_Given information_
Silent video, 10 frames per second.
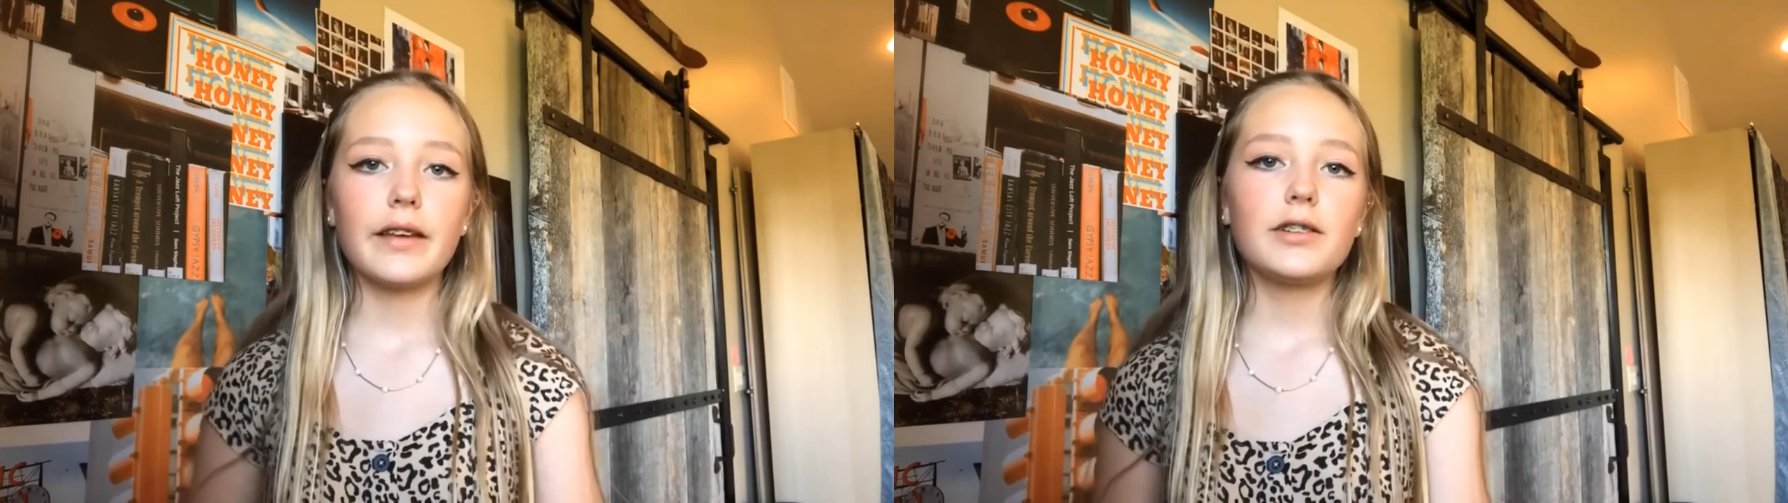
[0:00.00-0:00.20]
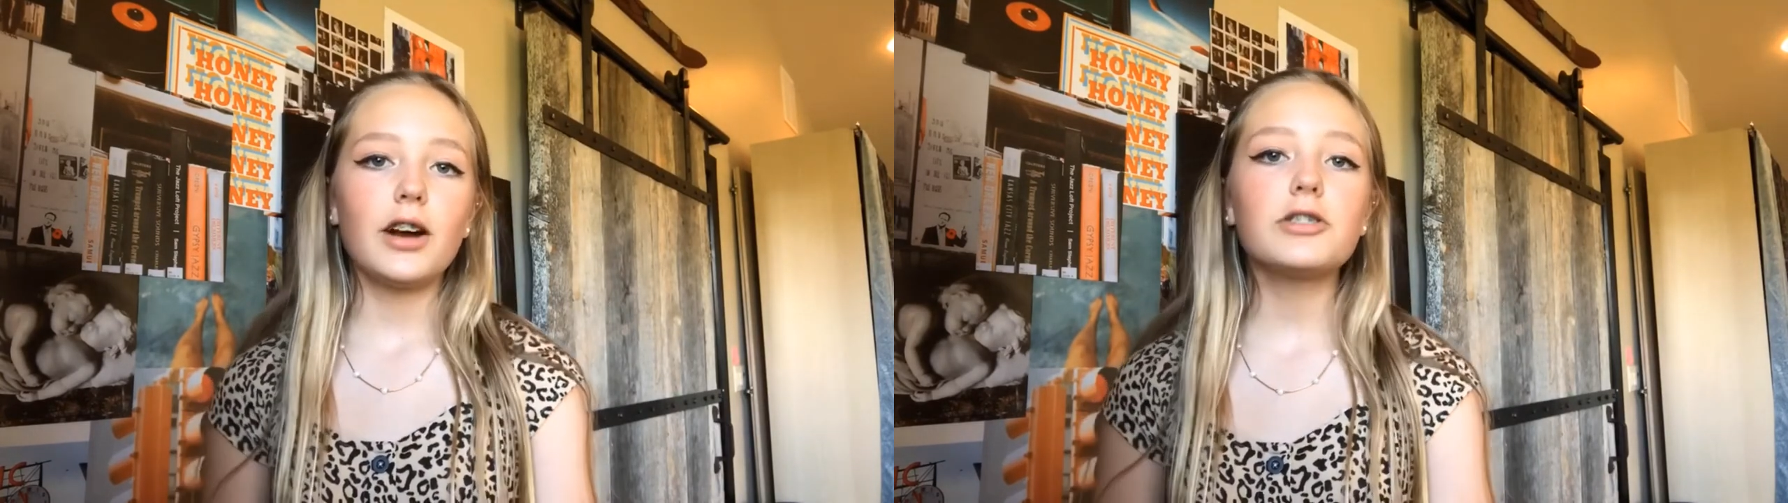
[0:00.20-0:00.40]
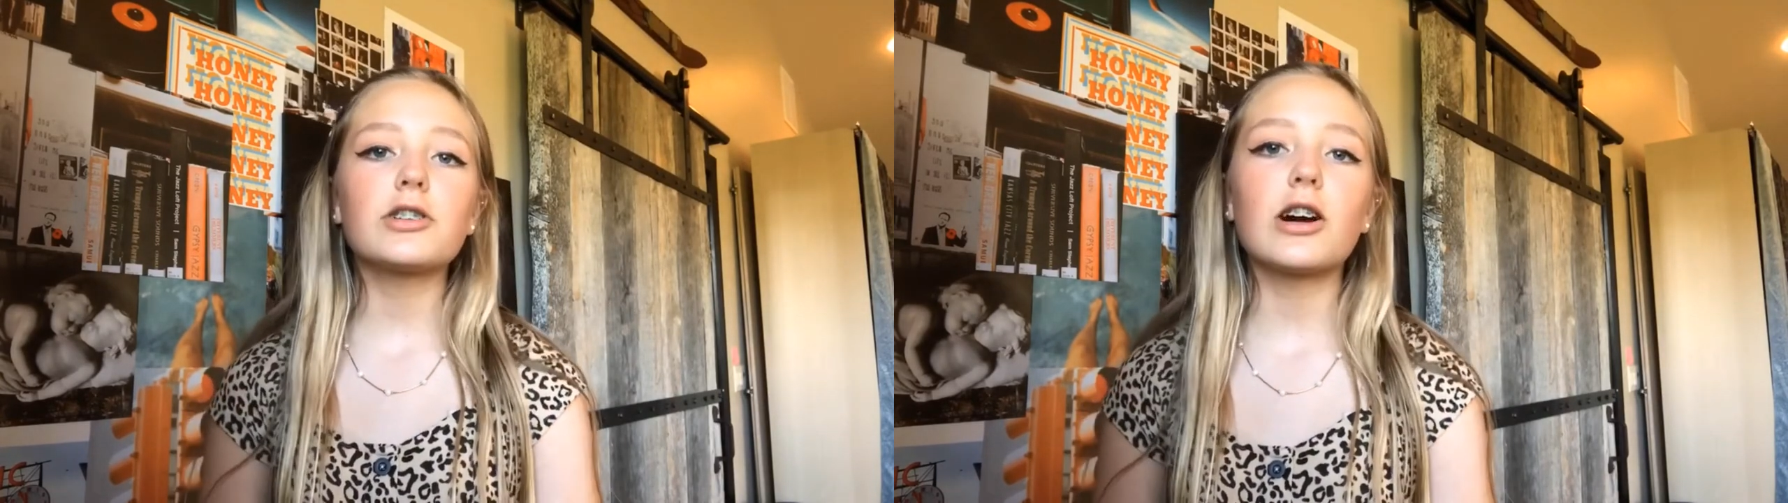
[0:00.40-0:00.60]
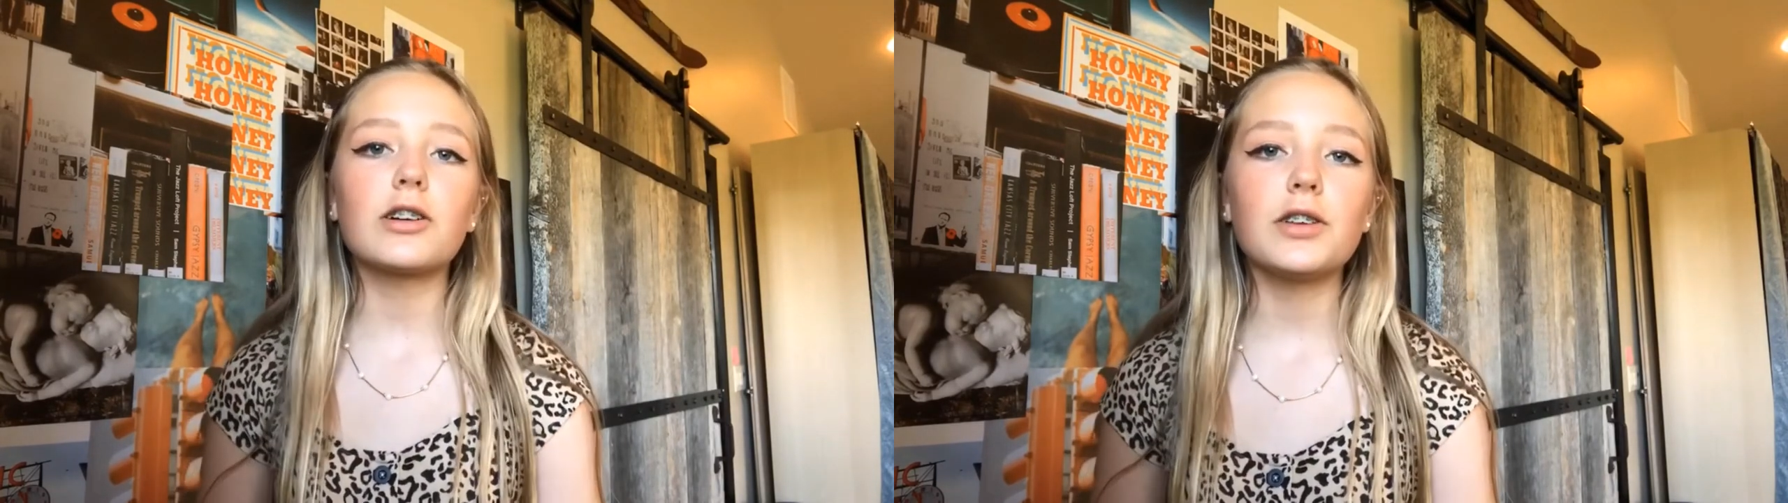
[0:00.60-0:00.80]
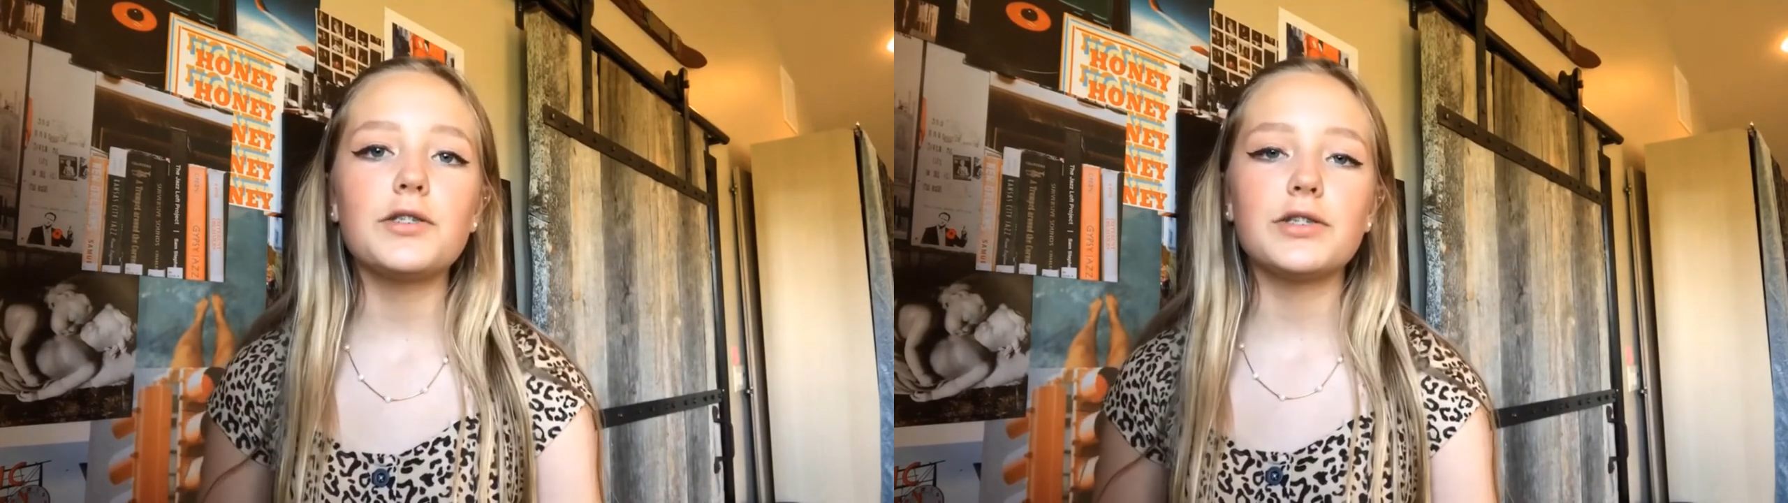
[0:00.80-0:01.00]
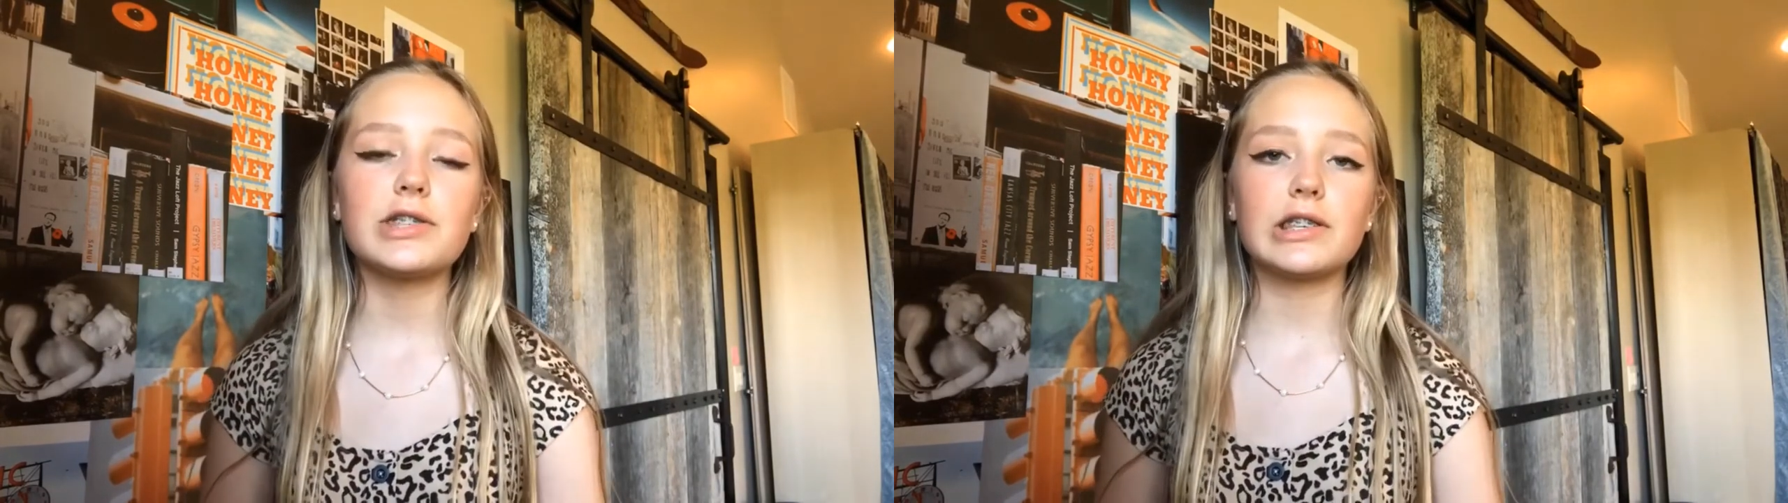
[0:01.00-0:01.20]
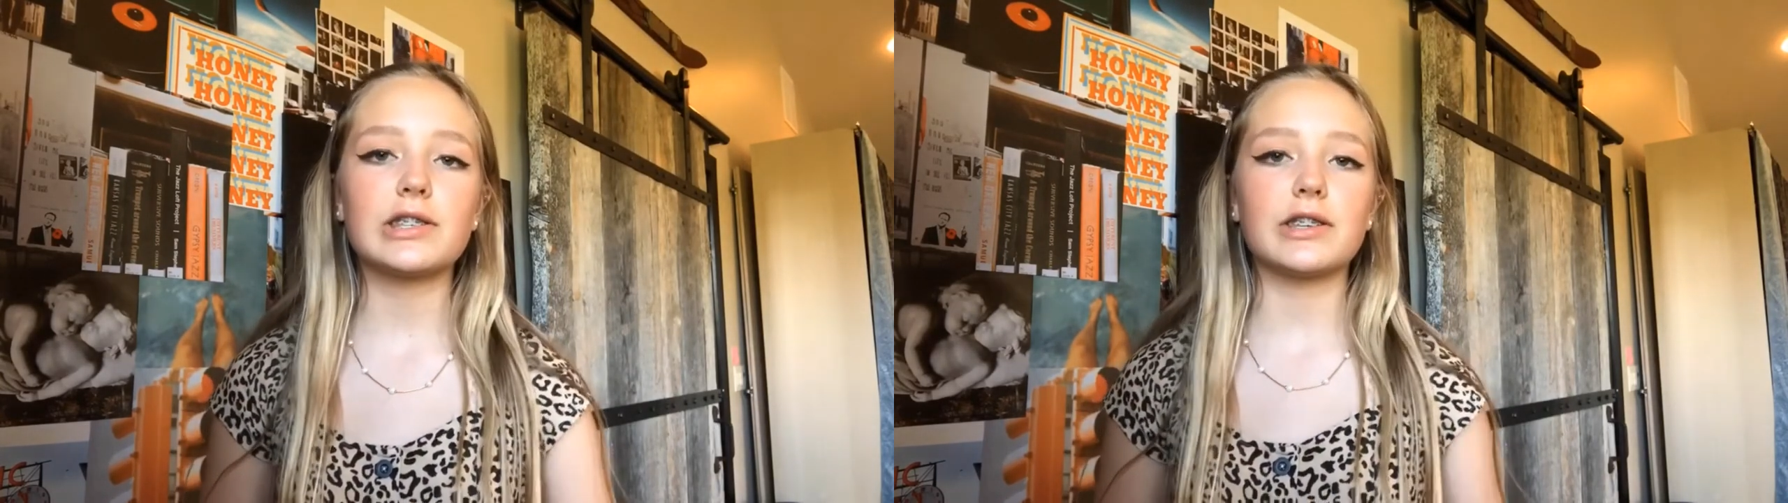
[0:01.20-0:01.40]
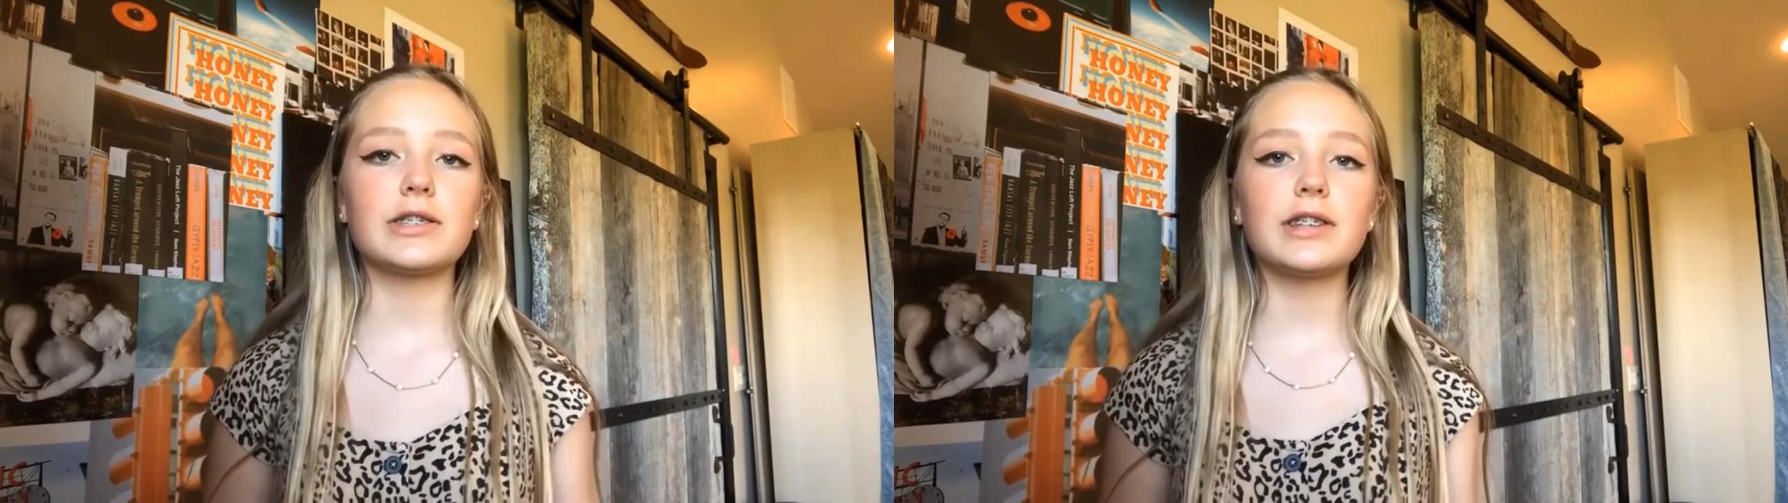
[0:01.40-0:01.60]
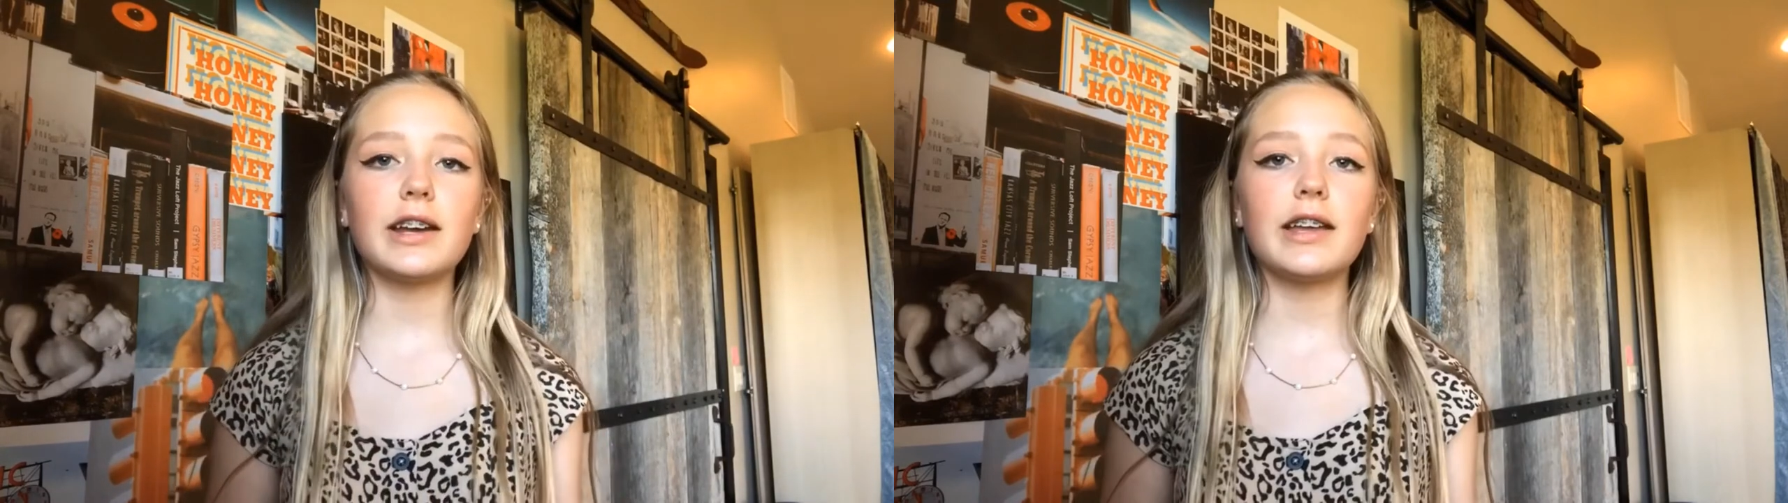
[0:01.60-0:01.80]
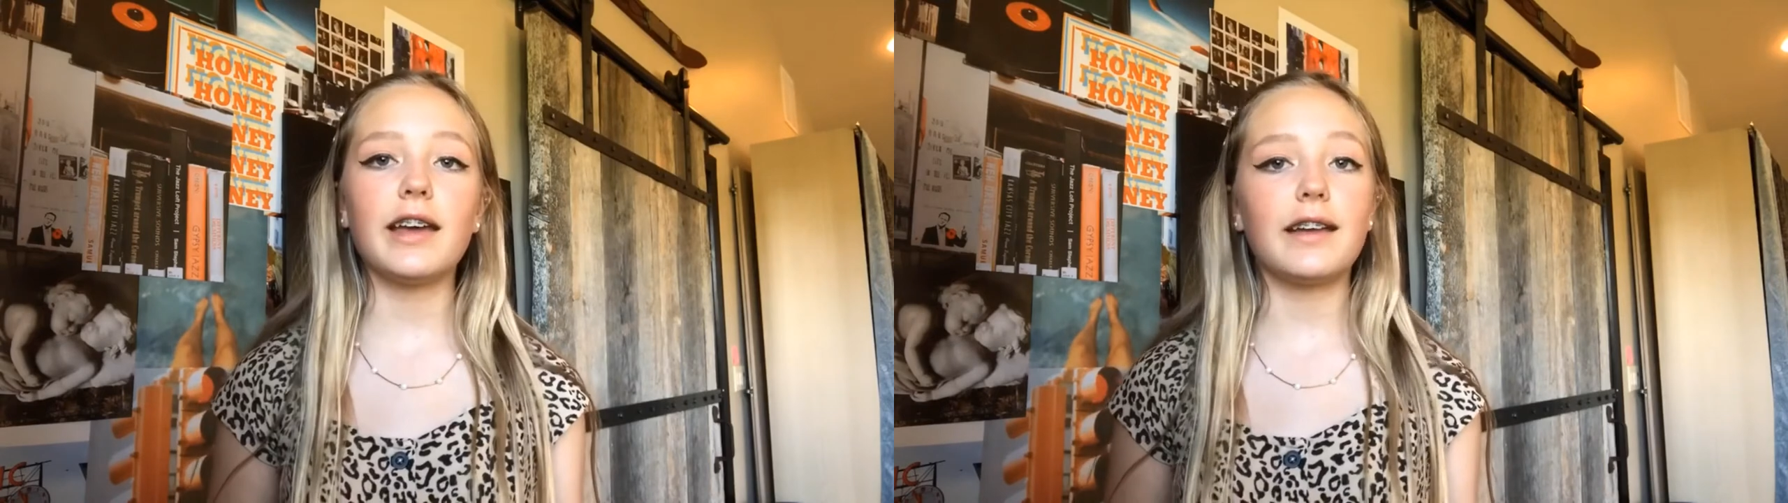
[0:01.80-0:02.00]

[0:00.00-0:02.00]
Dr. Harlow used this to study,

_Task_
Copy everything in the listing above exactly except the pictures.

_Task output_
Silent video, 10 frames per second.
[0:00.00-0:00.20]
[0:00.20-0:00.40]
[0:00.40-0:00.60]
[0:00.60-0:00.80]
[0:00.80-0:01.00]
[0:01.00-0:01.20]
[0:01.20-0:01.40]
[0:01.40-0:01.60]
[0:01.60-0:01.80]
[0:01.80-0:02.00]

[0:00.00-0:02.00]
Dr. Harlow used this to study,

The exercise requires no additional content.